__Exercise goal__. The entries below must be reproduced exactly; their pictures are not part of the copy.
Available records below:
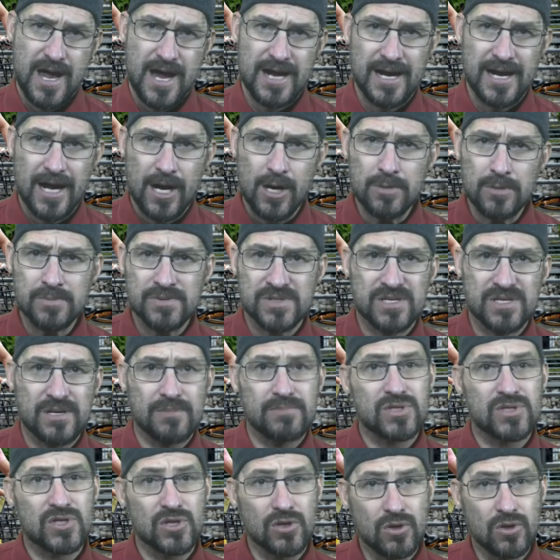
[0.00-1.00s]
and helps
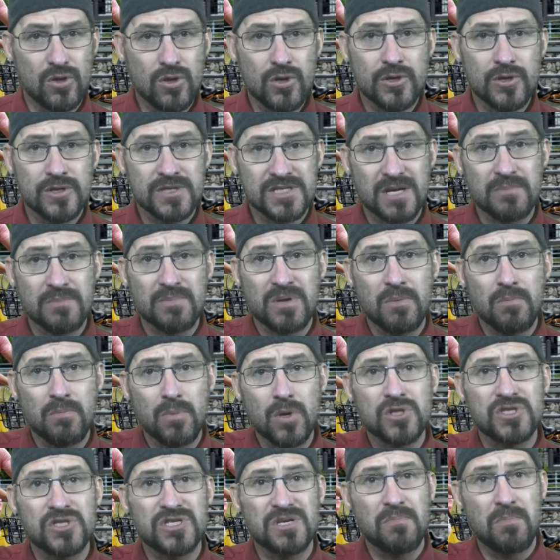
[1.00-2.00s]
them to learn some of the
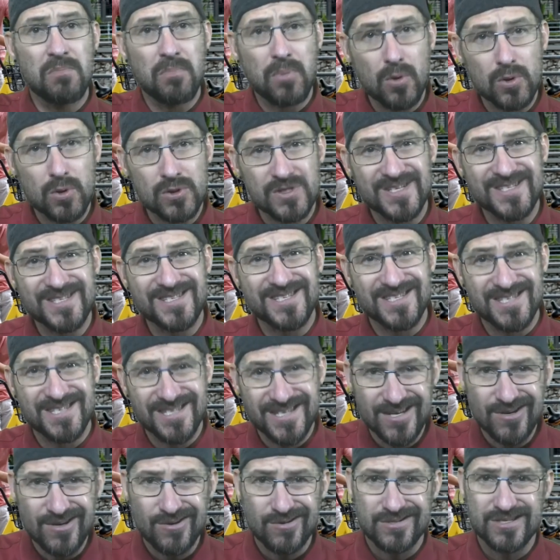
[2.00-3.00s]
most important
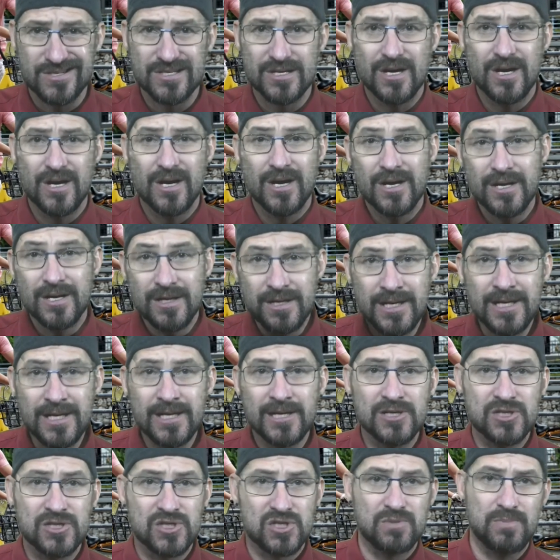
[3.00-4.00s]
skills
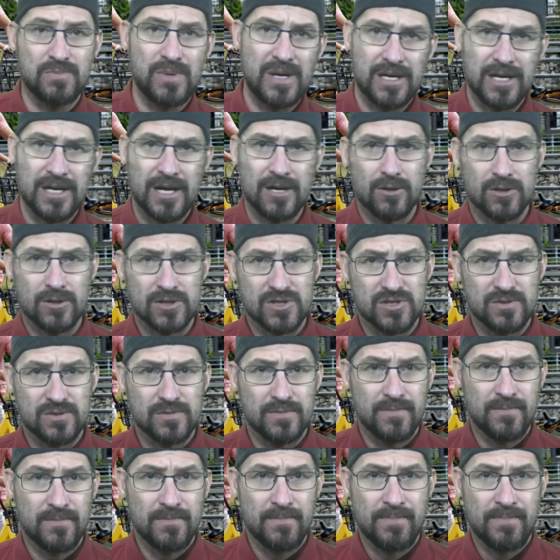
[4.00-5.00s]
needed to be an adult.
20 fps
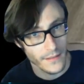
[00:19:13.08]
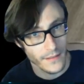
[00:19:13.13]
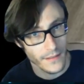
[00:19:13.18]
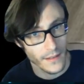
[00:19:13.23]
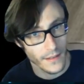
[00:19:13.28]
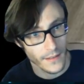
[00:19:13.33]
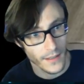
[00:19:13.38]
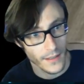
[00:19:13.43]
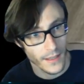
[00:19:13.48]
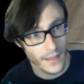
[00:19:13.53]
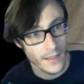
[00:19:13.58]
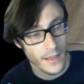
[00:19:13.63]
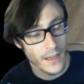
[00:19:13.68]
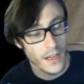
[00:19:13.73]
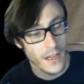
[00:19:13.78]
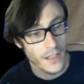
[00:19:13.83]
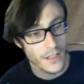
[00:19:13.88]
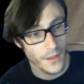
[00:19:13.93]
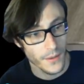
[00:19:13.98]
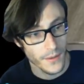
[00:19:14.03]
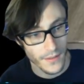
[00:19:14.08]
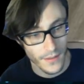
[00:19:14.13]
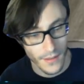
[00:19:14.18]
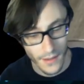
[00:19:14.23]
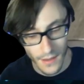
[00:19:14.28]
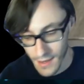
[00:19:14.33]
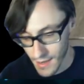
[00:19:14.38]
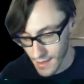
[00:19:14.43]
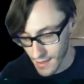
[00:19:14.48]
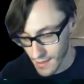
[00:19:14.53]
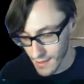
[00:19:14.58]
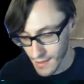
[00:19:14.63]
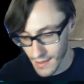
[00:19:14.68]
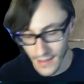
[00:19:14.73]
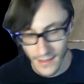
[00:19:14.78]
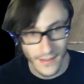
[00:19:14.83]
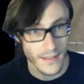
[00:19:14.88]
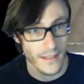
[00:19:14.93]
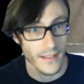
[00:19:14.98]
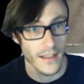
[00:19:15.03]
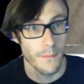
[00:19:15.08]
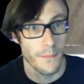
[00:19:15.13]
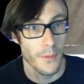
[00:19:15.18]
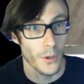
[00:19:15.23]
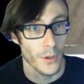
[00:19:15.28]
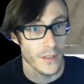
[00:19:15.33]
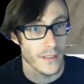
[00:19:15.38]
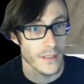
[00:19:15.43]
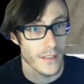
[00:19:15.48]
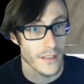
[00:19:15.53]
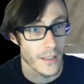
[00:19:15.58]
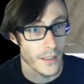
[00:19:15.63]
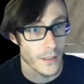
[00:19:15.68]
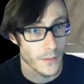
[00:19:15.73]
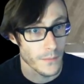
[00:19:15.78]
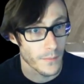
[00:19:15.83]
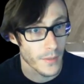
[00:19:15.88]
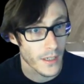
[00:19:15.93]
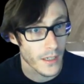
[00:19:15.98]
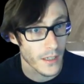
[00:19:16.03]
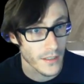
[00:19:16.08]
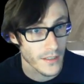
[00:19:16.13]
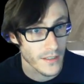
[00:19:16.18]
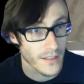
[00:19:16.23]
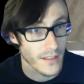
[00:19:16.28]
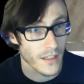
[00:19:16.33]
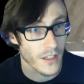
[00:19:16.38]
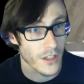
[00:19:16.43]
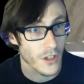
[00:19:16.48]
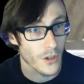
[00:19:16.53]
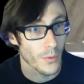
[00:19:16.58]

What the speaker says: Okay, so it's important to note, because you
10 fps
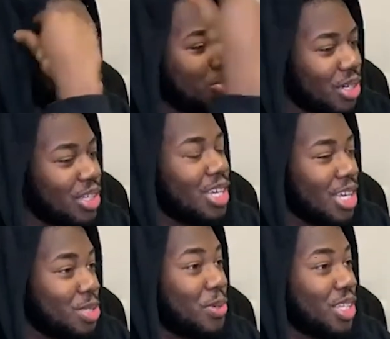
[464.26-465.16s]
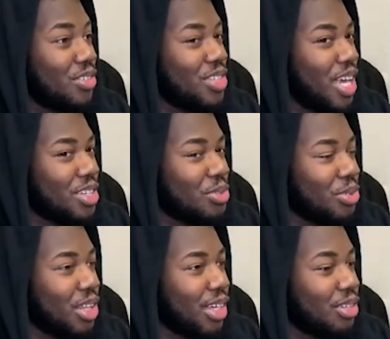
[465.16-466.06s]
especially when speaking of deaths,
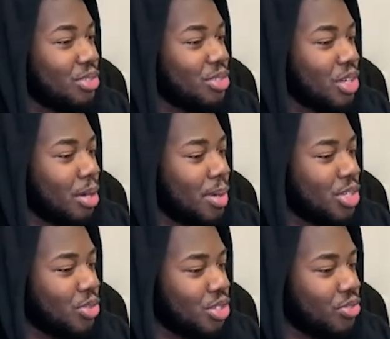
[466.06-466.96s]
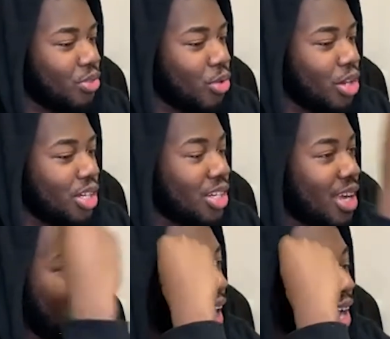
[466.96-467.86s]
with like you talking about George Floyd,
End of Available records.
__The completed task__.
[0.00-1.00s]
and helps
[1.00-2.00s]
them to learn some of the
[2.00-3.00s]
most important
[3.00-4.00s]
skills
[4.00-5.00s]
needed to be an adult.
20 fps
[00:19:13.08]
[00:19:13.13]
[00:19:13.18]
[00:19:13.23]
[00:19:13.28]
[00:19:13.33]
[00:19:13.38]
[00:19:13.43]
[00:19:13.48]
[00:19:13.53]
[00:19:13.58]
[00:19:13.63]
[00:19:13.68]
[00:19:13.73]
[00:19:13.78]
[00:19:13.83]
[00:19:13.88]
[00:19:13.93]
[00:19:13.98]
[00:19:14.03]
[00:19:14.08]
[00:19:14.13]
[00:19:14.18]
[00:19:14.23]
[00:19:14.28]
[00:19:14.33]
[00:19:14.38]
[00:19:14.43]
[00:19:14.48]
[00:19:14.53]
[00:19:14.58]
[00:19:14.63]
[00:19:14.68]
[00:19:14.73]
[00:19:14.78]
[00:19:14.83]
[00:19:14.88]
[00:19:14.93]
[00:19:14.98]
[00:19:15.03]
[00:19:15.08]
[00:19:15.13]
[00:19:15.18]
[00:19:15.23]
[00:19:15.28]
[00:19:15.33]
[00:19:15.38]
[00:19:15.43]
[00:19:15.48]
[00:19:15.53]
[00:19:15.58]
[00:19:15.63]
[00:19:15.68]
[00:19:15.73]
[00:19:15.78]
[00:19:15.83]
[00:19:15.88]
[00:19:15.93]
[00:19:15.98]
[00:19:16.03]
[00:19:16.08]
[00:19:16.13]
[00:19:16.18]
[00:19:16.23]
[00:19:16.28]
[00:19:16.33]
[00:19:16.38]
[00:19:16.43]
[00:19:16.48]
[00:19:16.53]
[00:19:16.58]

What the speaker says: Okay, so it's important to note, because you
10 fps
[464.26-465.16s]
[465.16-466.06s]
especially when speaking of deaths,
[466.06-466.96s]
[466.96-467.86s]
with like you talking about George Floyd,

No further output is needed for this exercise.